Tuesday, December 13, 2005

The Letter


I receive hundreds of interesting tidbits of information and pieces via e-mail each week from lots of different sources. You may see some of these in an e-mail forward weeks or months from now. But every once in a while, one will drop into my lap that is so astonishing, I have to share it with you right away…

One of the lists I am on is from Rubel Shelly, because I believe that your success in business and in life is, in part, a direct connection with your level of spirituality and how you are able to apply those aspects to your secular life. There is a connection…it does matter…and I suppose most of us are a bit more attuned to such an aspect at this time of year.

Mr. Shelley has illuminated an interesting movement starting to pick up steam across the country. Those of you who have received e-mail replies from me with a scolding attachment correcting some mistatement of the facts (I love www.snopes.com) know that I am more than a little cynical about some of these "movements"…because they tend to be knee-jerk fads that come and go. They are often shallow.

But this one shows real promise.
Churches across the country are offering workshops to teach people how to write love letters.

What?

Love letters.

Not soft porn, re-worked Barry White lyrics, or wooing-letters to the love- besmitten. Honest, from the heart letters written in true love and appreciation of the relatonships that make up the tapestry of our lives.

And all denominations are picking up on the importance of this idea of writing love letters…Lutherans, Seventh-day Adventists, Catholics, and Baptists have participated. From California to Florida, Texas to Alaska, people are enrolling.

An initiator of this movement is a 57-year-old man who found his late father's banged-up tackle box while cleaning out his garage. It dawned on him that the tangled, rusty fishing lures in that box were all he had left from his dad's hands. And he was suddenly angry at his father for not leaving him something more personal and substantive from his heart.

Then he wondered if he was doing any better by his own children. Wouldn’t you wonder that, too? How many of you have, or know of those you have in the last year undertaken the process of going through the “stuff” of a loved one, and reflecting upon our own situation. If you dropped dead, what would you leave your loved one’s?

On a business station, at this point, we generally like to talk about estate planning, and making sure all those important financial, fiduciary bases are covered.
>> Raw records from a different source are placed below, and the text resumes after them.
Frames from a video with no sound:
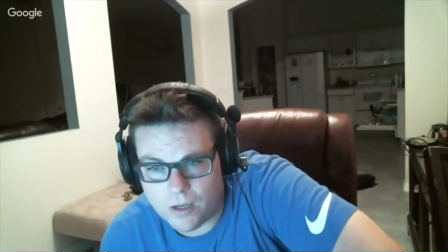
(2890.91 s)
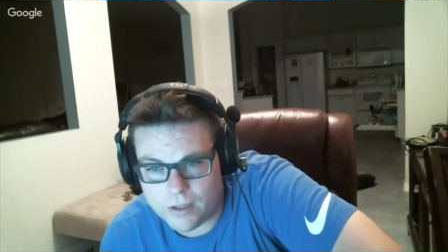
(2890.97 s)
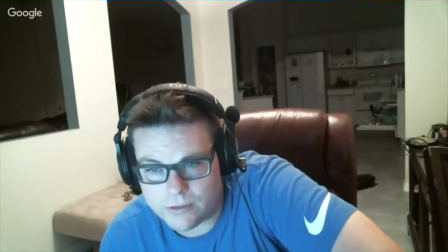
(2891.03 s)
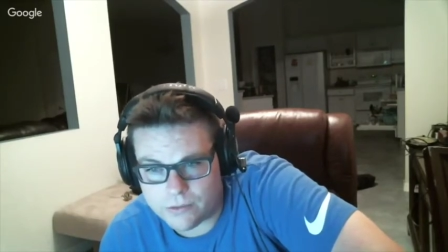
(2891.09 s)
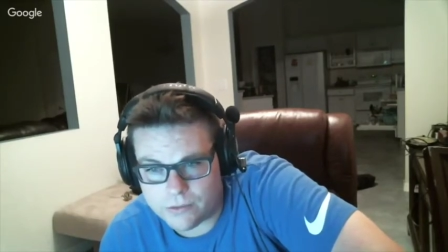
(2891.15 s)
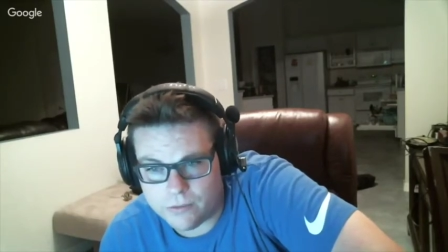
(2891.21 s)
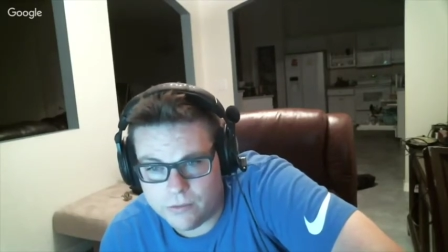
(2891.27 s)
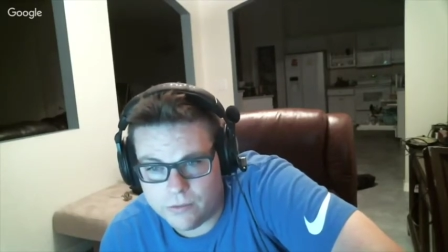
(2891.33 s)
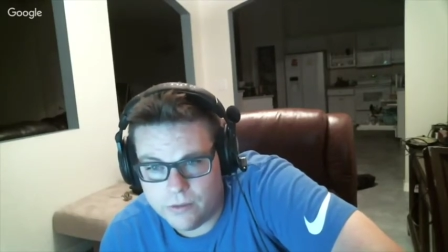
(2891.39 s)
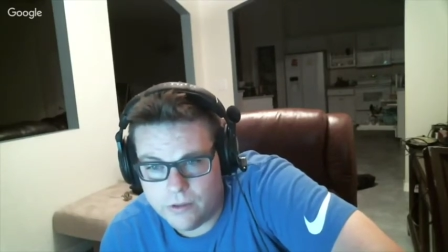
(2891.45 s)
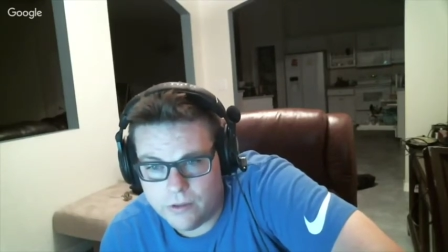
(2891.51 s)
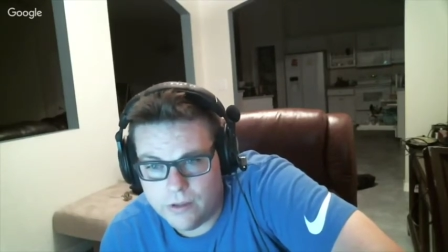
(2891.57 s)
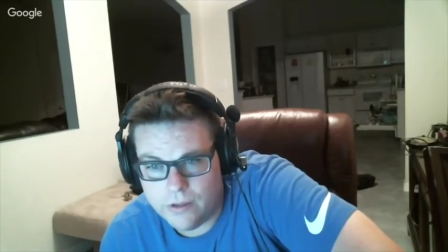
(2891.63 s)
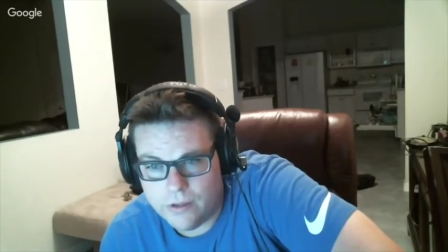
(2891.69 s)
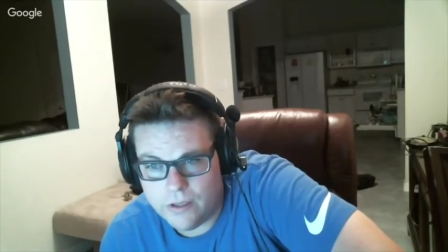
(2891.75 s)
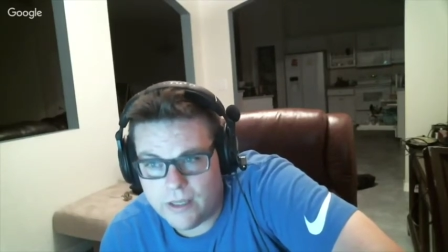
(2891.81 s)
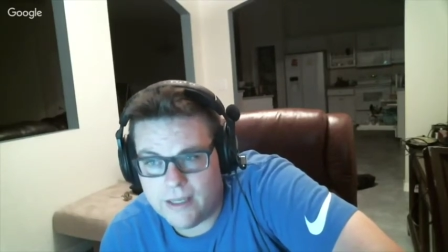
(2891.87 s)
It is a
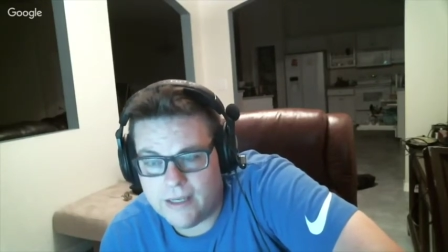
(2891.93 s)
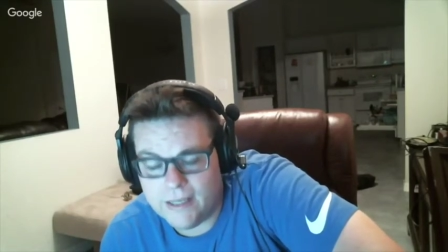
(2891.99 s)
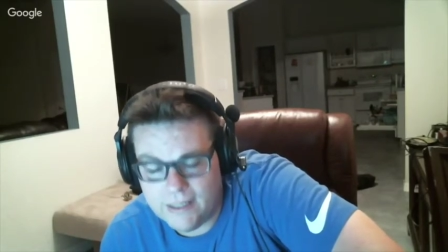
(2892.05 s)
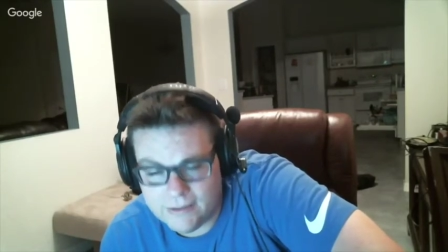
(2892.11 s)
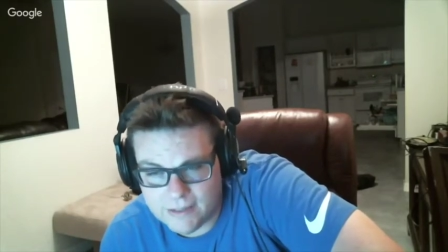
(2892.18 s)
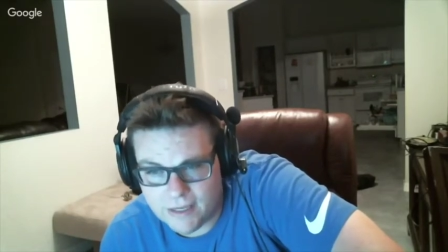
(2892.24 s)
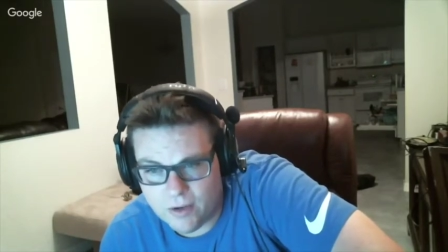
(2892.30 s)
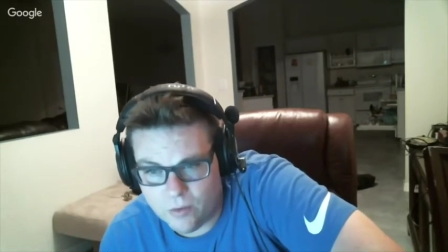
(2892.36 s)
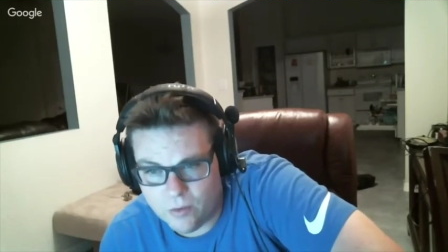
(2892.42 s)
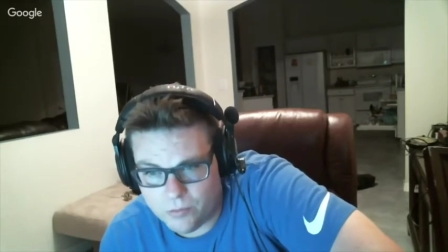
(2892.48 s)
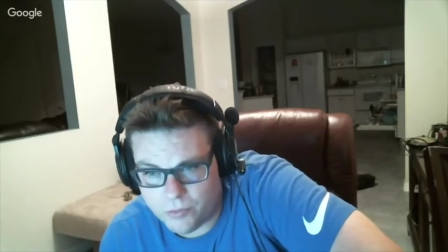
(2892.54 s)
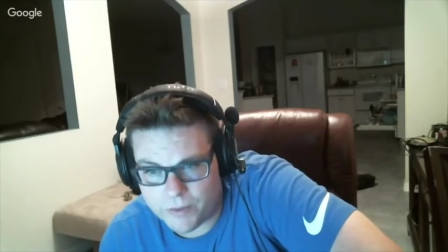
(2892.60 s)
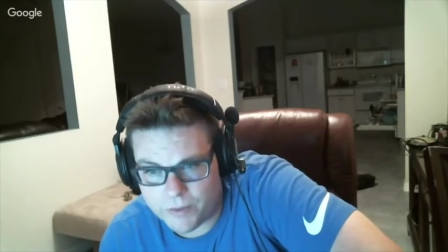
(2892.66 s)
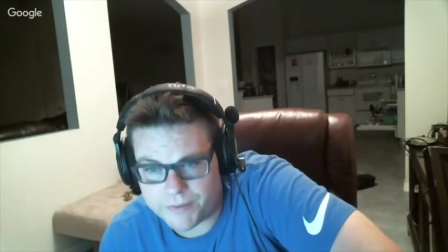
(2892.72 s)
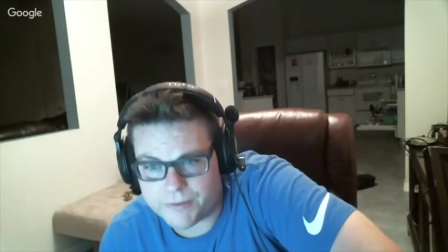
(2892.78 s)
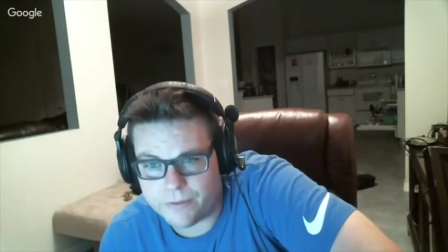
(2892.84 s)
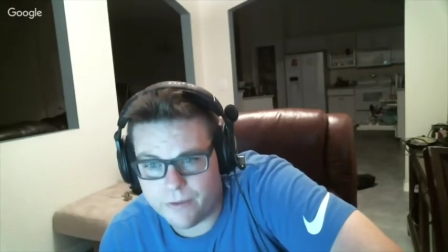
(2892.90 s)
home console. I do
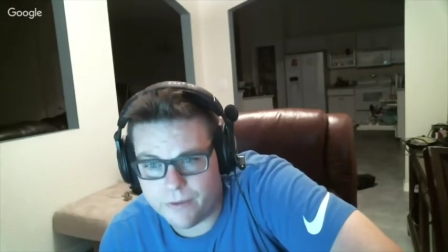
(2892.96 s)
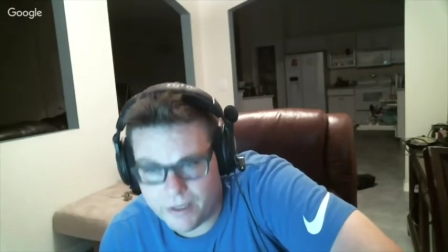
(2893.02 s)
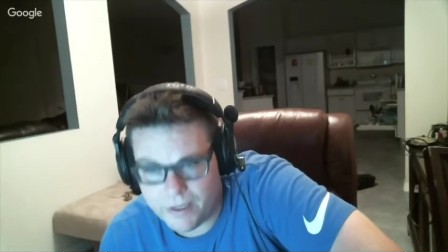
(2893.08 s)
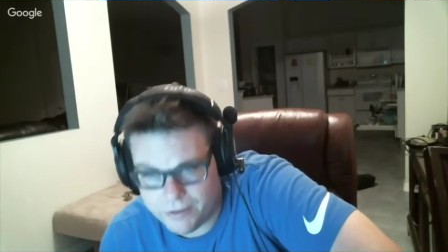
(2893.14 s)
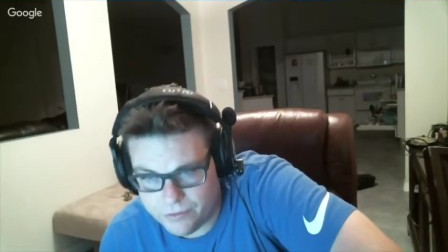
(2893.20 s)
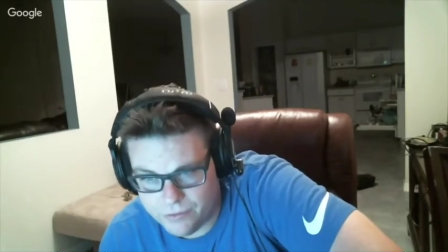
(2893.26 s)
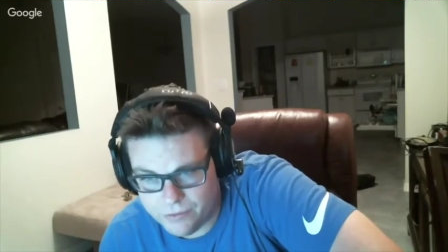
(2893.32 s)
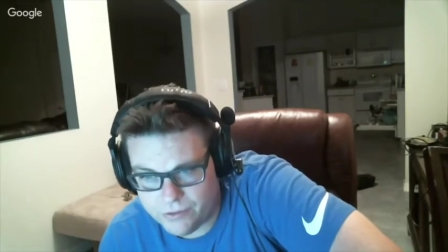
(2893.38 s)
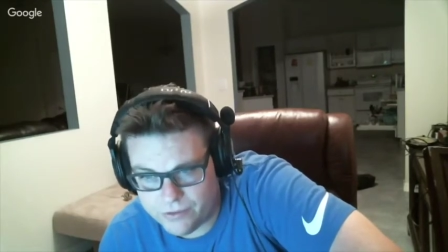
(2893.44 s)
use it in my home.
That’s important stuff, alright, but there’s more to it than that.

Greg Vaughn, the man left with little more than his father’s tackle box, resolved that day to leave his children letters-- documenting joys he had shared with them, his hopes for their future, his pride in their achievements. Letters about his faith in them as persons. And so it was from that event--and Vaughn's experiences in sharing it with some friends--that "Letters From Dad" was born.

Stop and think honestly for minute, when was the last time you sat down and wrote someone a real letter – as opposed to text messaging or just signing a birthday card? A letter that did not involve a sales call follow-up, a demand for accounts due, or any other business function.
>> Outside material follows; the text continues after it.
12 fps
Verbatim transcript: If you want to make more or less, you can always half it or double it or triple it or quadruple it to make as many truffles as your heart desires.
Isn’t it amazing that we can crank-out mind-numbing business epistles, memos that run for paragraphs and paragraph, and subject our peers to Death by Power-Point…but sitting down and putting onto paper what’s inside your heart for those closest to you—without the therefore’s, where-of’s, and what-so-ever legalese – that’s hard.
That requires focus and concentration.
Writting a letter calls for a certain minimum-level of creative energy to communicate clearly. And it almost always pulls up feelings along with mere facts and memories.

That's why it is so hard for men to write one.
Ladies, you’d benefit from putting things on paper too.
But guys seem to have a tougher time with feelings. We struggle to put emotional content into conversations with people who mean the most to us.
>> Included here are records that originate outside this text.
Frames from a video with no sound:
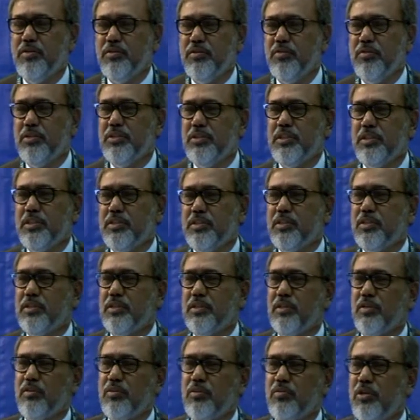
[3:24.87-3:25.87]
which is
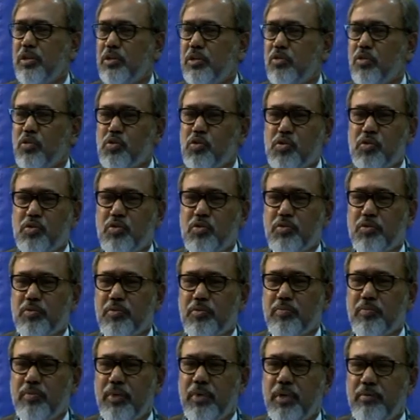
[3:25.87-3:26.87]
quite close to
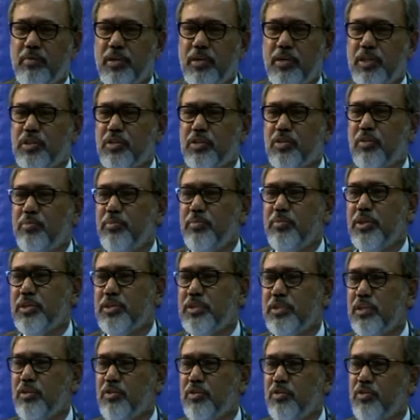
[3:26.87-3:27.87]
Bangladesh government is
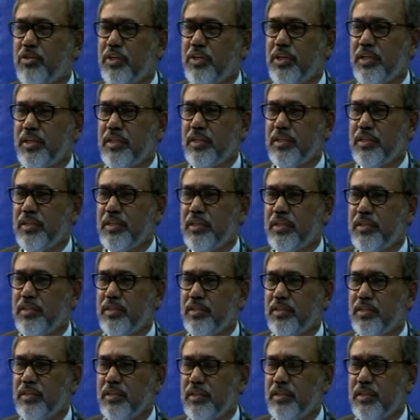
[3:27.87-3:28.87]
now doing
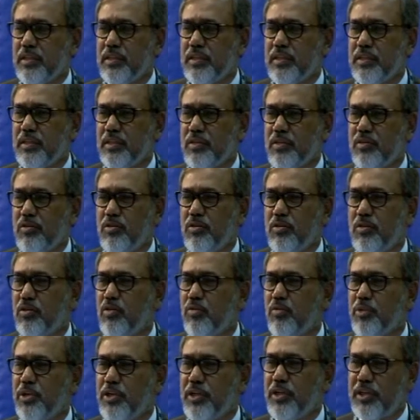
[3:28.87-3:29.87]
in called
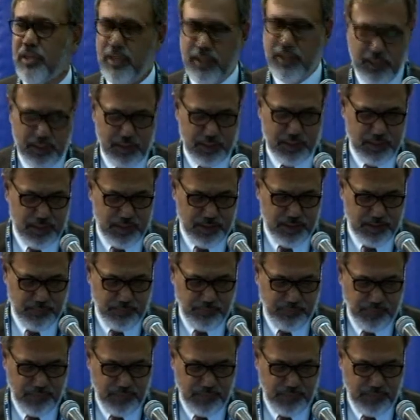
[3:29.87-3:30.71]
community clinics.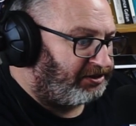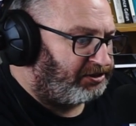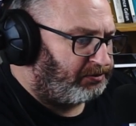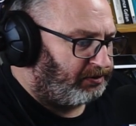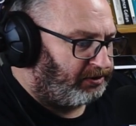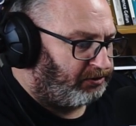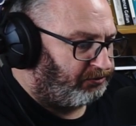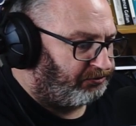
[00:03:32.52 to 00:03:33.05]
to
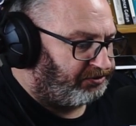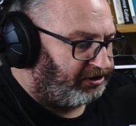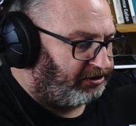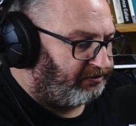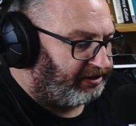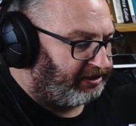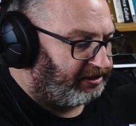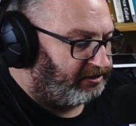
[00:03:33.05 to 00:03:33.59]
a good
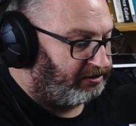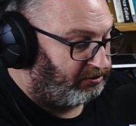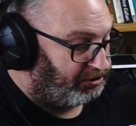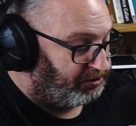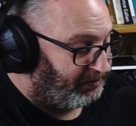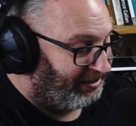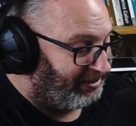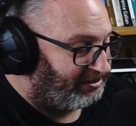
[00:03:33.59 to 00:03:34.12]
degree, or
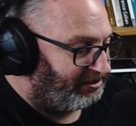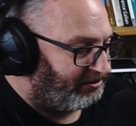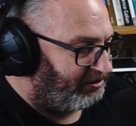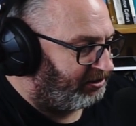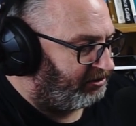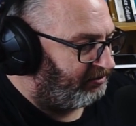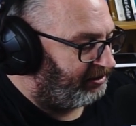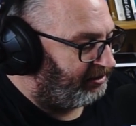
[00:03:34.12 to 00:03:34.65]
to an excellent
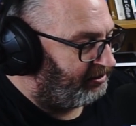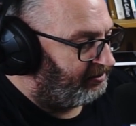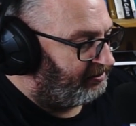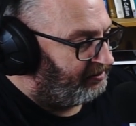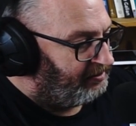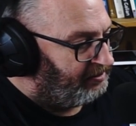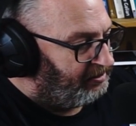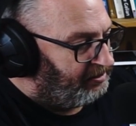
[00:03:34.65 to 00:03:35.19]
degree.
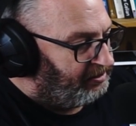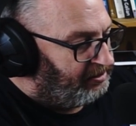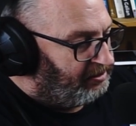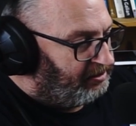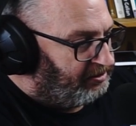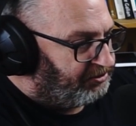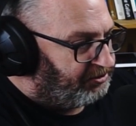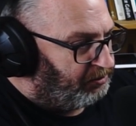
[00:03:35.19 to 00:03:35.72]

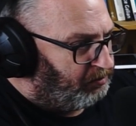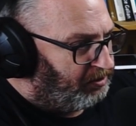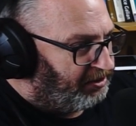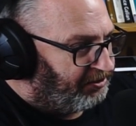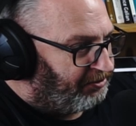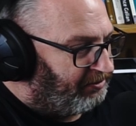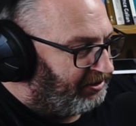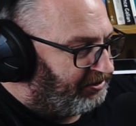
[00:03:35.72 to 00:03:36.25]
So what I
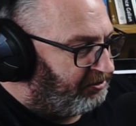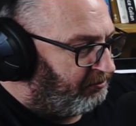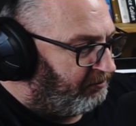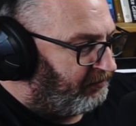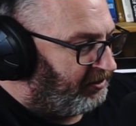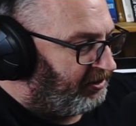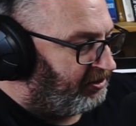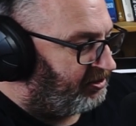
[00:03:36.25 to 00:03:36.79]
thought I'd do
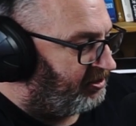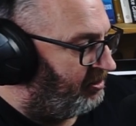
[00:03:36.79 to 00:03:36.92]
for this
So an occasional "Love ya!" in passing, or "Love, Bob" at the bottom of a greeting card is all some wives, children, or parents ever get from their husbands, dads, and sons.

So I am joining with Rubel Shelley in recommending an idea to you: Whatever else you give your mate or your offspring or your parents this Christmas, write them a love letter to go with it.

There's still time to write them.
There are 11-days until Christmas.
Write the letters.
Sleep on them.
Revise them and make them better.

Just put some of your heart on paper to them.
Tell her how important she is to you.
Let him know you are proud of him.
Thank her for what she does to make your life better.
Forget literary flourish.
Put some love on paper.
Offer it shamelessly.

Continue the practice next year – on an anniversary, birthday, or special event. Or just write one out of the blue.

The people you love both need and deserve to know it. What a wonderful legacy you can begin today—for Christmasses in the future.